Les effets bénéfiques de la vitamine D ne se limitent pas à la prévention de l’ostéoporose et des chutes, elle semble également avoir un effet protecteur vis-à-vis de nombreuses maladies cancéreuses ou dégénératives. En effet, une étude internationale menée par les chercheurs de l’université d’Exeter, publiée dans la revue Neurology, vient d’établir un lien entre une carence en vitamine D et un risque de démence ou même de développement de la maladie d’Alzheimer. Après avoir analysé pendant six ans la teneur en vitamine D des échantillons sanguins de 1 658 seniors américains (de plus de 65 ans) en bonne santé, les scientifiques ont décelé 171 cas de démence et 102 cas d’Alzheimer. Ils ont ainsi pu déduire que les personnes âgées avec des teneurs basses de vitamine D aurait un risque augmenté de 53 % d’être atteint de démence, et jusqu’à 125 % en cas de carences sévères. Outre la démence, le risque de développer la maladie d’Alzheimer augmente lui de 69 % en cas de taux faible en vitamine D, et de 122 % en cas de déficit plus important.

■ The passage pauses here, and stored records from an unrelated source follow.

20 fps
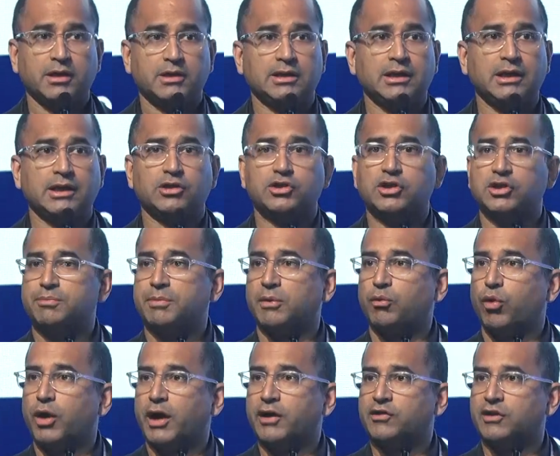he had just been
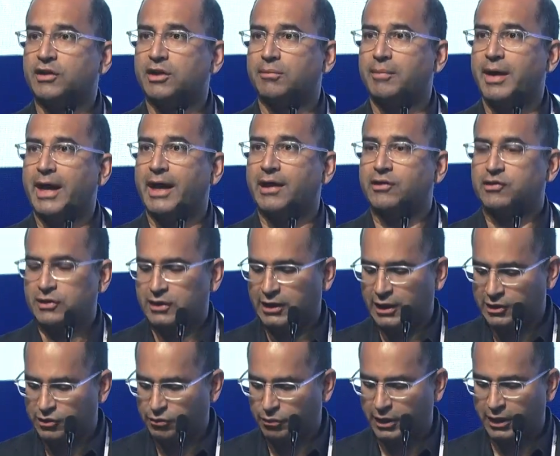watching the match, and
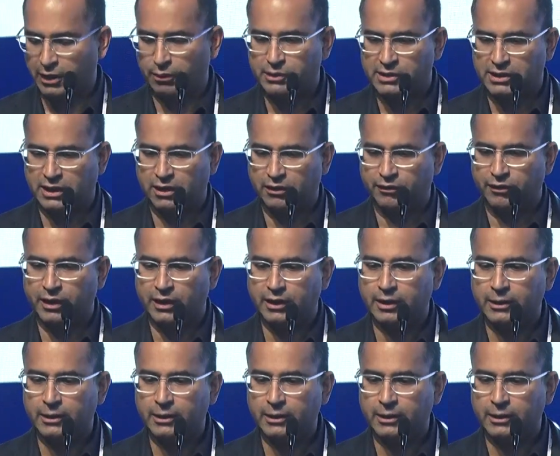that's why it was elevated.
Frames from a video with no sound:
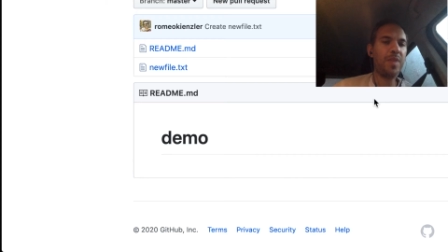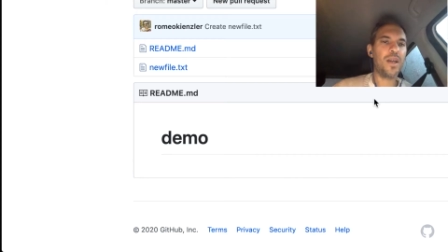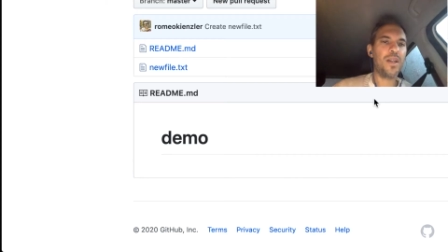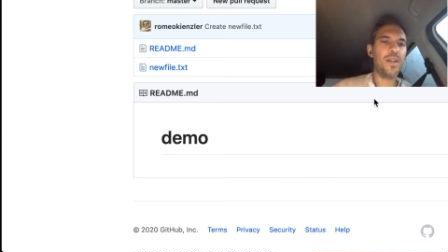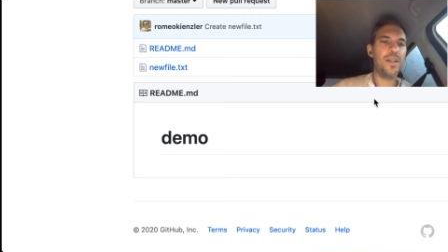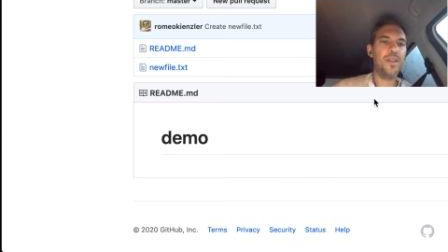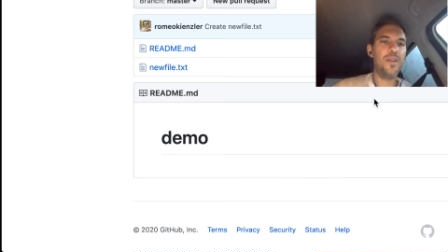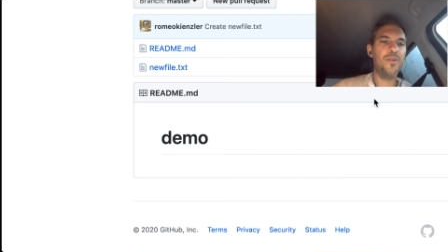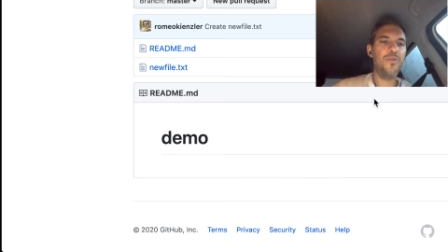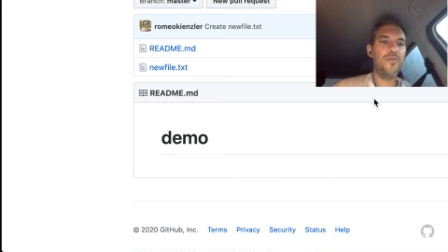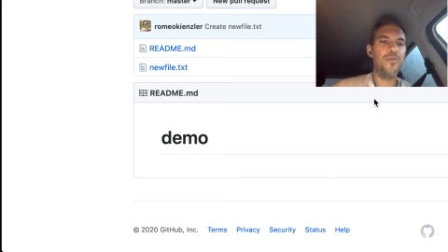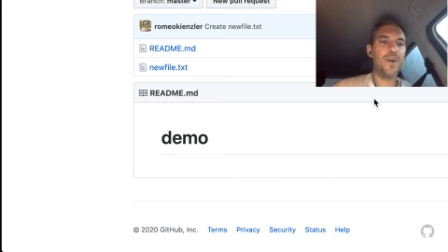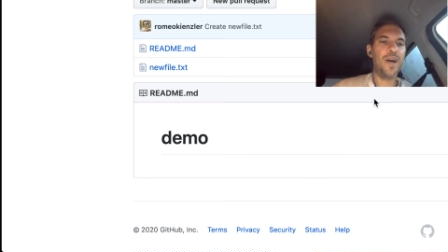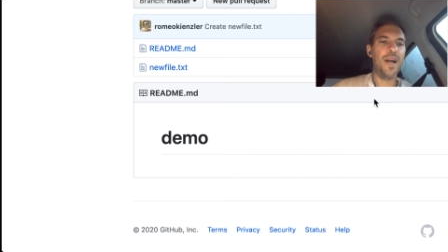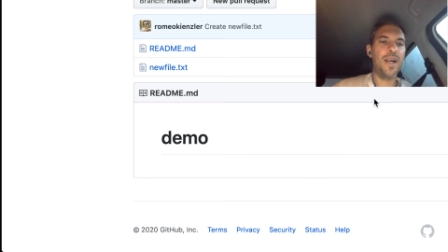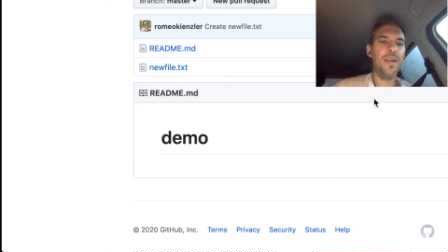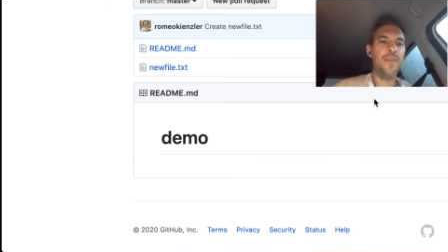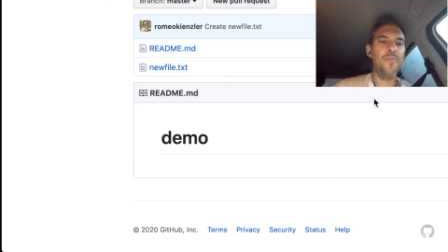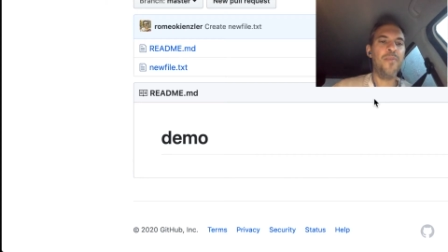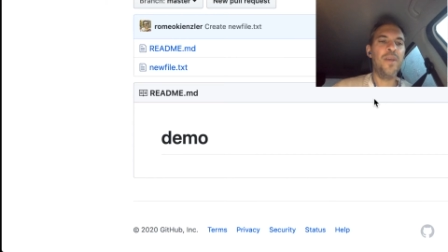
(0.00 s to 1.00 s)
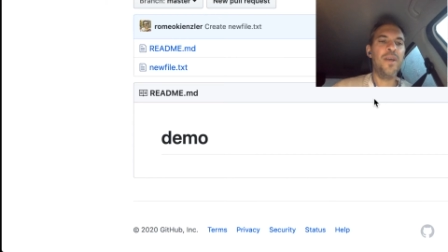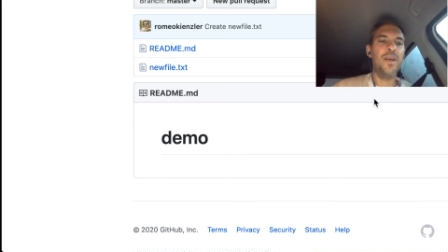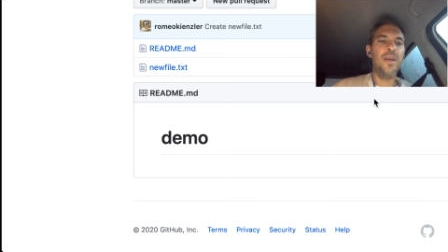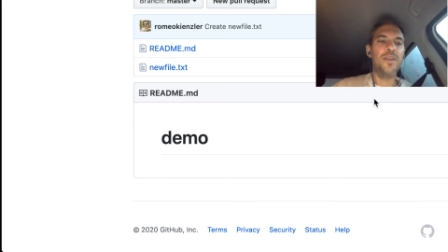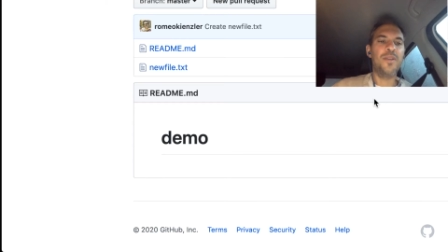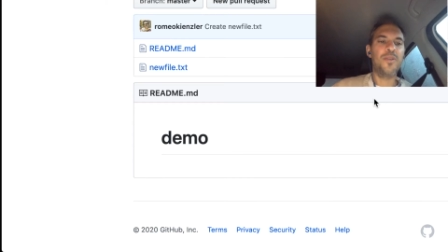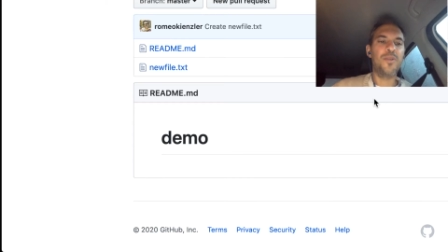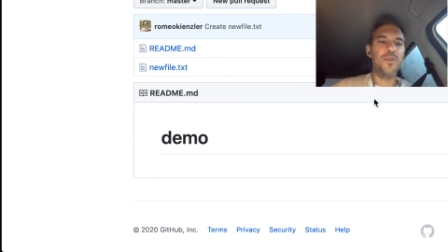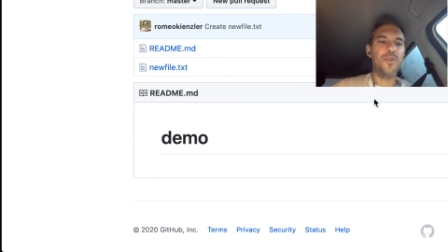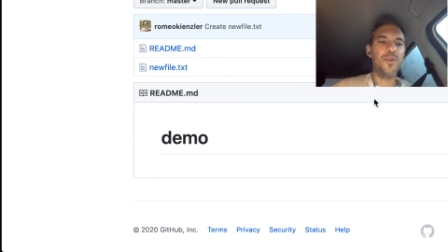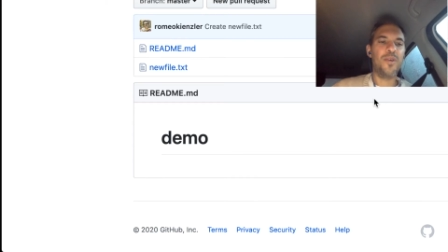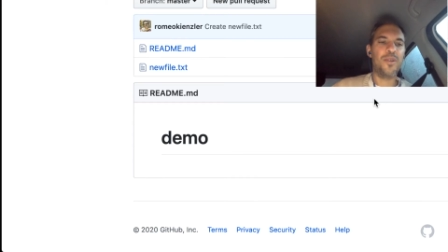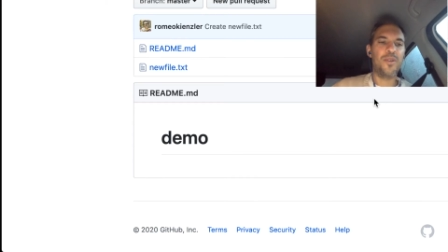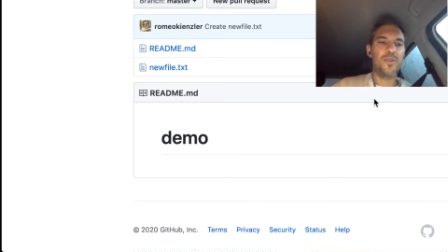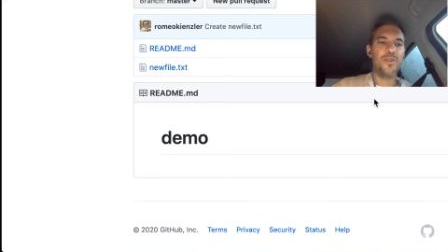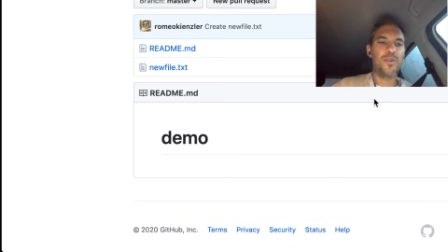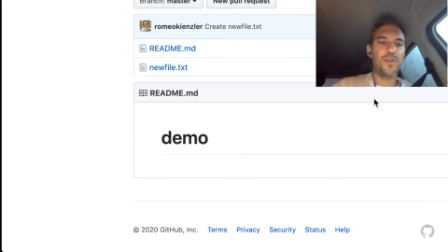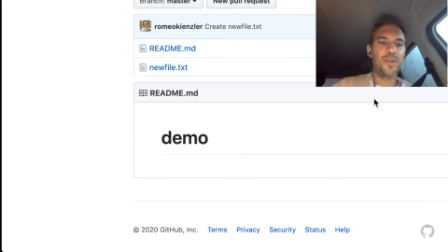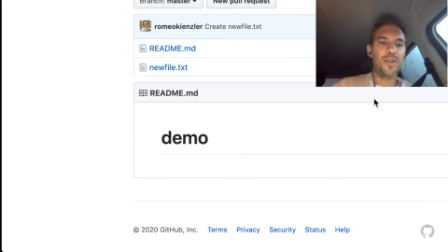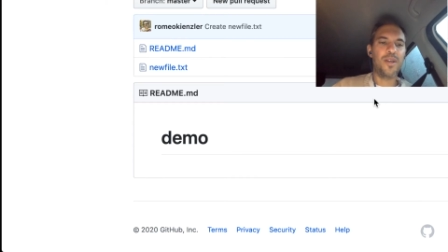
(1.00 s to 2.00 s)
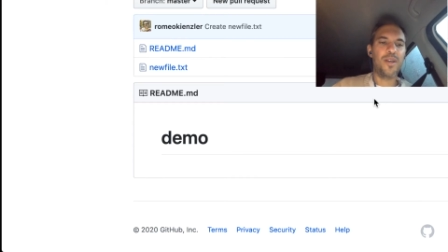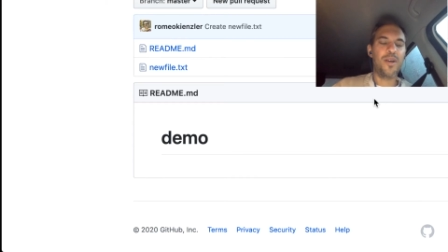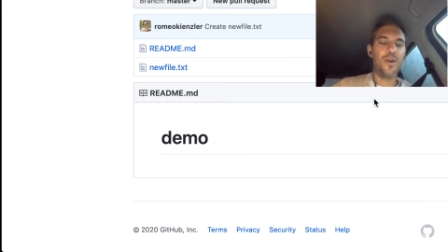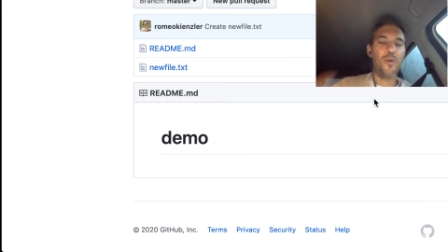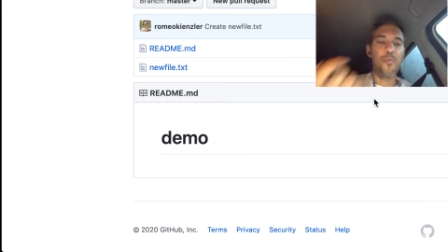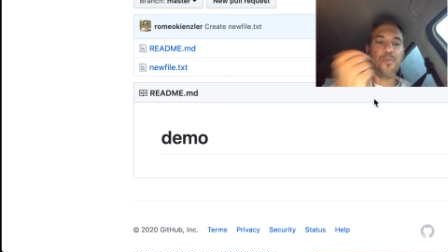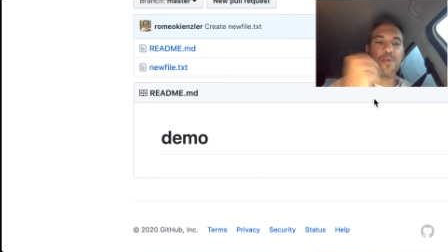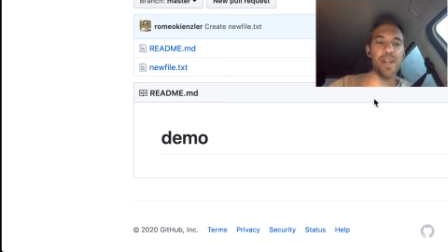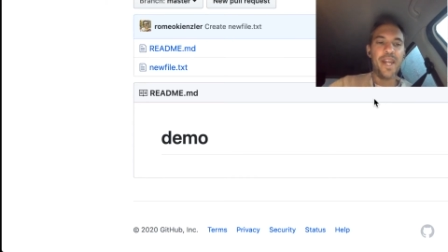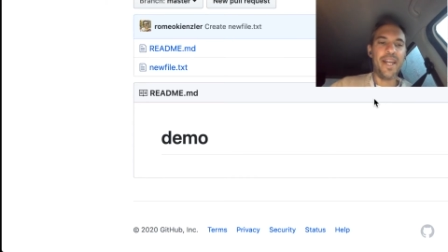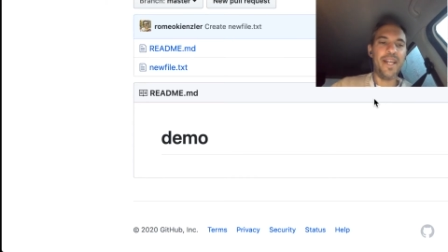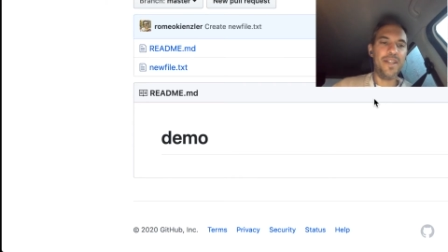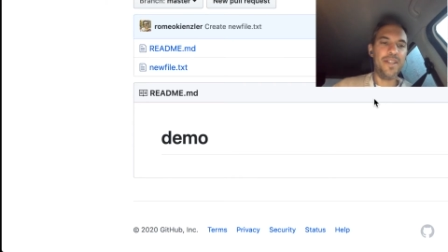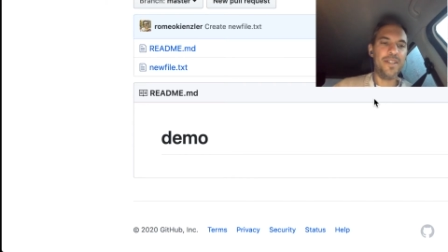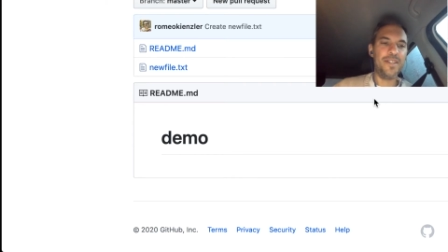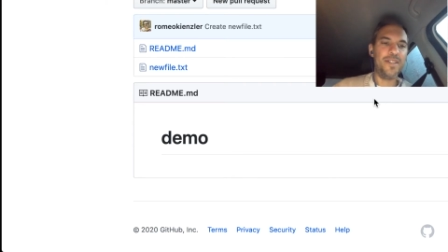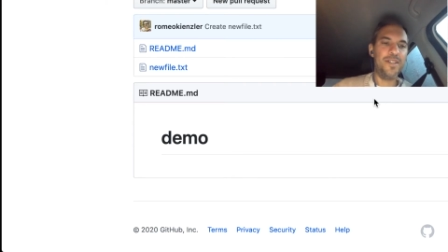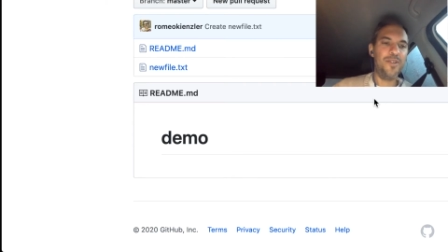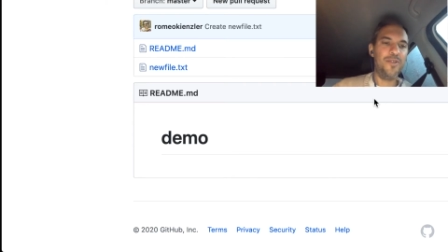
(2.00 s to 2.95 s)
the new file. So to obtain this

Cette étude a également permis de déterminer que des taux de vitamine D supérieurs à 50 nmol/l permettent de maintenir une bonne santé cérébrale. Dans le monde, on estime qu’un milliard de personnes souffre de carences en vitamine D, alors que seulement une quinzaine de minutes par jour d’exposition au soleil durant l’été serait suffisantes pour faire le plein de vitamine D.

 

Th J. Littlejohns, W E. Henley, Iain A. Lang, et al. Vitamin D and the risk of dementia and Alzheimer disease. Neurology 2014.